Frequentist is one thinks of probability as countable – that is count the number of all possibilities and find the probability of specific event as fraction of those possibilities. Like 50% for heads in a coin flip. Talking of coin flip I came across this passage in a Jack Reacher novel by Lee Child,

      First time: heads or tails? Fifty-fifty, obviously.
      So, second time: heads or tails? Exactly fifty-fifty again. And the third time, and the fourth time. Each flip was a separate event all its own, with identical odds, statistically independent of anything that came before. Always fifty-fifty, every single time.

Then the hero Jack Reacher computes probability of four heads in a row, a simple multiplication of 1/2 X 1/2 X 1/2 X 1/2 as he correctly states that each coin flip is an independent event. Our hero  then goes on to calculate probabilities of events that matter to him,

    And Reacher needed four heads in a row. As in: Would Susan Turner get a new lawyer that afternoon? Answer: either yes or no. Fifty-fifty. Like heads or tails, like flipping a coin. Then: Would that new lawyer be a white male? Answer: either yes or no. Fifty-fifty. And then: Would first Major Sullivan or subsequently Captain Edmonds be in the building at the same time as Susan Turner’s new lawyer? Assuming she got one? Answer: either yes or no. Fifty-fifty. And finally: Would all three lawyers have come in through the same gate as each other? Answer: either yes or no. Fifty-fifty.

Now we have a few problems. Can you spot them?

First, the fact that there are only two outcomes should not be confused with their chances of occurring. For example if you bought  PowerBall for tonight’s drawing, the next day you will either wake up as millionaire or not. So is your chance of winning 50-50? Same reasoning for the four outcomes Reacher is worried about – they are not 50-50 just because each has a yes-no answer.

Second problem is not all four of the events Reacher is concerned about can be modeled as countable events. For the first, third and fourth events described above the definition of probability is a measure of uncertainty and should not be modeled as countable events.

For the second outcome, “Would that new lawyer be a white male?” – it sure can be modeled as countable rather than as a measure of uncertainty but it is still not 50-50.

But Lee Child, the author, is likely deliberately misleading readers with this. Starting with 50-50 in the absence of no prior information and given only two outcomes is actually not a bad start. That is if you understand this is uninformed estimate and make an effort to refine the estimate with new information.

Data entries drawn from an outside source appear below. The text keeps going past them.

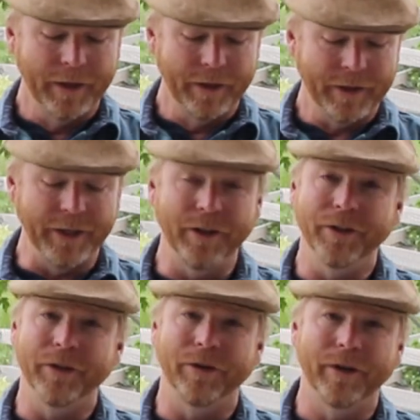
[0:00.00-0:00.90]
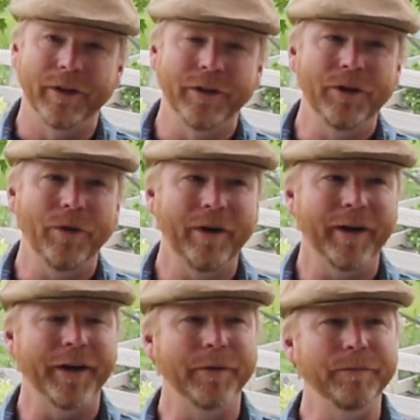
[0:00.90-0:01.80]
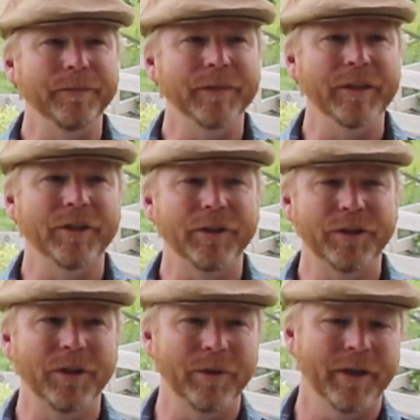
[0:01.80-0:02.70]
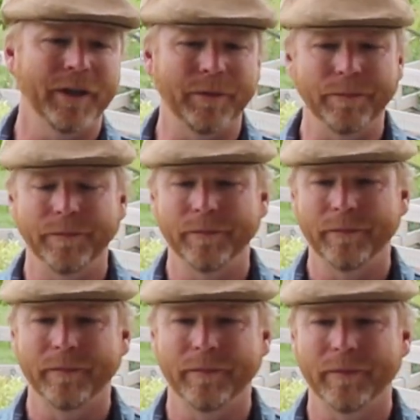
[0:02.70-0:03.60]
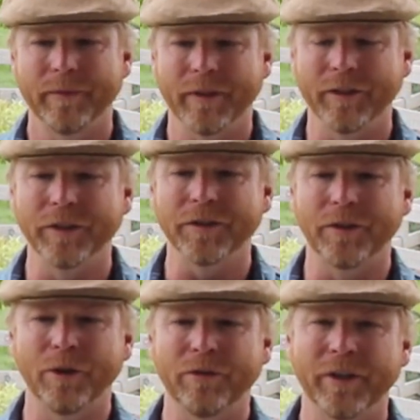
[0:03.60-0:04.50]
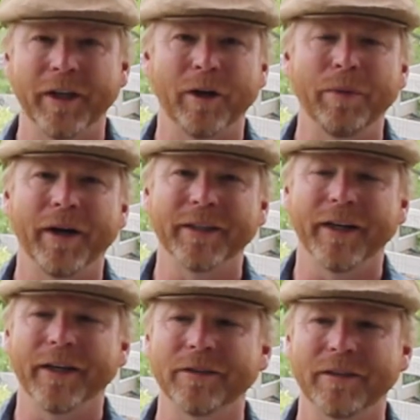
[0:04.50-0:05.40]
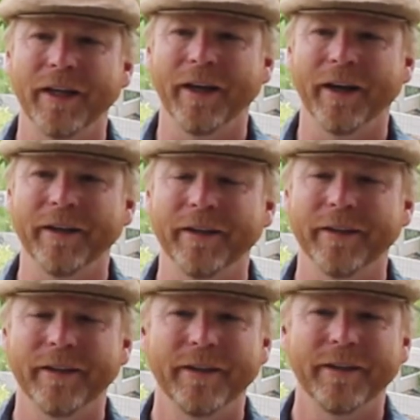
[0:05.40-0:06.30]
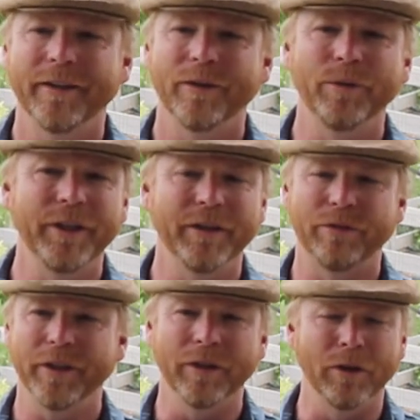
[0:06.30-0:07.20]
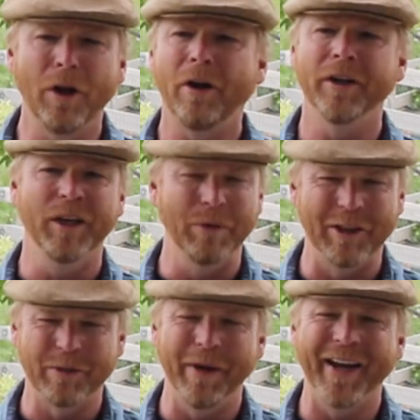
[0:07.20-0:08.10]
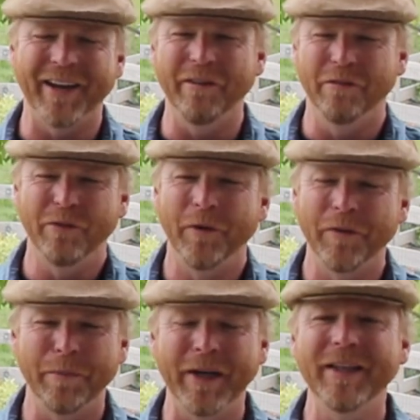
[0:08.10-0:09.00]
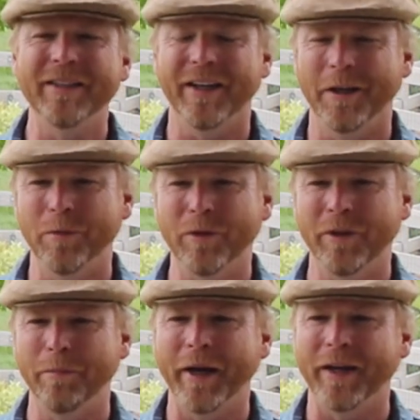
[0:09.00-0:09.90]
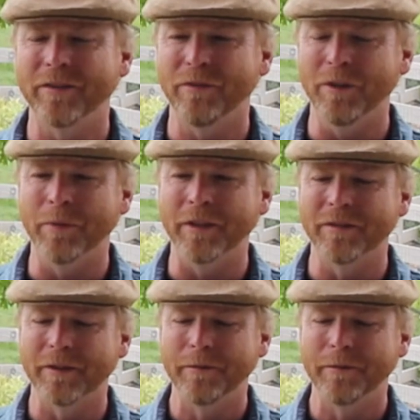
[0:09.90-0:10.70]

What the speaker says: Thank you, Lenore. Lenore is also a listener over at our podcast, and we have written long emails back and forth many times over the past few months.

That is you are moving from being a frequentist to Bayesian. And Jack Reacher does seem a Bayesian,

Statistics were cold and indifferent. Which the real world wasn’t, necessarily. The army was an imperfect institution. Even in noncombatant roles like the JAG Corps, it wasn’t perfectly gender-neutral, for instance. Senior ranks favoured men. And a senior rank would be seen as necessary, for the defence of an MP major on a corruption charge. Therefore the gender of Susan Turner’s new lawyer wasn’t exactly a fifty-fifty proposition. Probably closer to seventy-thirty, in the desired direction. Moorcroft had been male, after all. And white. Black people were well represented in the military, but in no greater proportion than the population as a whole, which was about one in eight. About eighty-seven to thirteen, right there.

And so on and so forth Reacher goes on to refine the probabilities of four outcomes with new information like a Bayesian would do.

I am impressed.

Do you know your p(A), p(B) and p(C)s?